(Extracted data entries)

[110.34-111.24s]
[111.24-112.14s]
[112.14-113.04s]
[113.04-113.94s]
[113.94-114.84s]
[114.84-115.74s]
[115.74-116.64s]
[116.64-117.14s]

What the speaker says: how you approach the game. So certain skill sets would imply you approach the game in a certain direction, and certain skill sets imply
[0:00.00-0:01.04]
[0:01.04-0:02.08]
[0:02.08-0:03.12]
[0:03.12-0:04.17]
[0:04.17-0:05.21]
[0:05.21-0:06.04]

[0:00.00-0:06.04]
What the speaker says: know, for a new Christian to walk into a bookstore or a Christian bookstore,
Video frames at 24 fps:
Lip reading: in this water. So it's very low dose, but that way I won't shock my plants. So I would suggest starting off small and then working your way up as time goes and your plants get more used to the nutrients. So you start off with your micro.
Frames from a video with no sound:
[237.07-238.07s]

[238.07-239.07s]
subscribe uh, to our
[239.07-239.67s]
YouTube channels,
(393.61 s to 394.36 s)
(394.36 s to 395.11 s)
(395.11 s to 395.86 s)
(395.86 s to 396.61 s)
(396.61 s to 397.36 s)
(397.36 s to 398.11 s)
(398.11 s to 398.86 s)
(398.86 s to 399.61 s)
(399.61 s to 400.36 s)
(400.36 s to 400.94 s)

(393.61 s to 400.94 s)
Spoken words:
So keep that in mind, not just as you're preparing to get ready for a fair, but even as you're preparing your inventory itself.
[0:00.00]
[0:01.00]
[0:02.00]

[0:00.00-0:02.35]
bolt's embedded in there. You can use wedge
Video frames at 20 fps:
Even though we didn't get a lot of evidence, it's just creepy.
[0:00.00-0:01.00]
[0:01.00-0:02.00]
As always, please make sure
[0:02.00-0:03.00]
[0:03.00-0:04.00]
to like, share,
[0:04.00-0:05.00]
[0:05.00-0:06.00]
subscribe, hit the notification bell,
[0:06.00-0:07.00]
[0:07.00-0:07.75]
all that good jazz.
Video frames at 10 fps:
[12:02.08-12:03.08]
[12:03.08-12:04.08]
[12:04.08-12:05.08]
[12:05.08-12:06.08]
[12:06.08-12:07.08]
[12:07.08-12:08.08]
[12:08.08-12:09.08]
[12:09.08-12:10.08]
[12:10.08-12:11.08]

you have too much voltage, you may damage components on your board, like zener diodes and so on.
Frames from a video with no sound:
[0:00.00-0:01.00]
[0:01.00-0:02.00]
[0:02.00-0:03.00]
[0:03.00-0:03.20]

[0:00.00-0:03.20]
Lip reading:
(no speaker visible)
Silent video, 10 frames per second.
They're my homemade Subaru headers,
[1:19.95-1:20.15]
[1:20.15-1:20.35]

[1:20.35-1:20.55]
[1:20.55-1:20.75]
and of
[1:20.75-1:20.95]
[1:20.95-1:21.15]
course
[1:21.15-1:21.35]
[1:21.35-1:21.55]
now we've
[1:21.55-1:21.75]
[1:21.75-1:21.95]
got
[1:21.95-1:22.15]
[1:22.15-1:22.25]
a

» BRIEF
Go through the records and copy all of them exactly.

» SOLVED PROBLEM
[110.34-111.24s]
[111.24-112.14s]
[112.14-113.04s]
[113.04-113.94s]
[113.94-114.84s]
[114.84-115.74s]
[115.74-116.64s]
[116.64-117.14s]

What the speaker says: how you approach the game. So certain skill sets would imply you approach the game in a certain direction, and certain skill sets imply
[0:00.00-0:01.04]
[0:01.04-0:02.08]
[0:02.08-0:03.12]
[0:03.12-0:04.17]
[0:04.17-0:05.21]
[0:05.21-0:06.04]

[0:00.00-0:06.04]
What the speaker says: know, for a new Christian to walk into a bookstore or a Christian bookstore,
Video frames at 24 fps:
Lip reading: in this water. So it's very low dose, but that way I won't shock my plants. So I would suggest starting off small and then working your way up as time goes and your plants get more used to the nutrients. So you start off with your micro.
Frames from a video with no sound:
[237.07-238.07s]

[238.07-239.07s]
subscribe uh, to our
[239.07-239.67s]
YouTube channels,
(393.61 s to 394.36 s)
(394.36 s to 395.11 s)
(395.11 s to 395.86 s)
(395.86 s to 396.61 s)
(396.61 s to 397.36 s)
(397.36 s to 398.11 s)
(398.11 s to 398.86 s)
(398.86 s to 399.61 s)
(399.61 s to 400.36 s)
(400.36 s to 400.94 s)

(393.61 s to 400.94 s)
Spoken words:
So keep that in mind, not just as you're preparing to get ready for a fair, but even as you're preparing your inventory itself.
[0:00.00]
[0:01.00]
[0:02.00]

[0:00.00-0:02.35]
bolt's embedded in there. You can use wedge
Video frames at 20 fps:
Even though we didn't get a lot of evidence, it's just creepy.
[0:00.00-0:01.00]
[0:01.00-0:02.00]
As always, please make sure
[0:02.00-0:03.00]
[0:03.00-0:04.00]
to like, share,
[0:04.00-0:05.00]
[0:05.00-0:06.00]
subscribe, hit the notification bell,
[0:06.00-0:07.00]
[0:07.00-0:07.75]
all that good jazz.
Video frames at 10 fps:
[12:02.08-12:03.08]
[12:03.08-12:04.08]
[12:04.08-12:05.08]
[12:05.08-12:06.08]
[12:06.08-12:07.08]
[12:07.08-12:08.08]
[12:08.08-12:09.08]
[12:09.08-12:10.08]
[12:10.08-12:11.08]

you have too much voltage, you may damage components on your board, like zener diodes and so on.
Frames from a video with no sound:
[0:00.00-0:01.00]
[0:01.00-0:02.00]
[0:02.00-0:03.00]
[0:03.00-0:03.20]

[0:00.00-0:03.20]
Lip reading:
(no speaker visible)
Silent video, 10 frames per second.
They're my homemade Subaru headers,
[1:19.95-1:20.15]
[1:20.15-1:20.35]

[1:20.35-1:20.55]
[1:20.55-1:20.75]
and of
[1:20.75-1:20.95]
[1:20.95-1:21.15]
course
[1:21.15-1:21.35]
[1:21.35-1:21.55]
now we've
[1:21.55-1:21.75]
[1:21.75-1:21.95]
got
[1:21.95-1:22.15]
[1:22.15-1:22.25]
a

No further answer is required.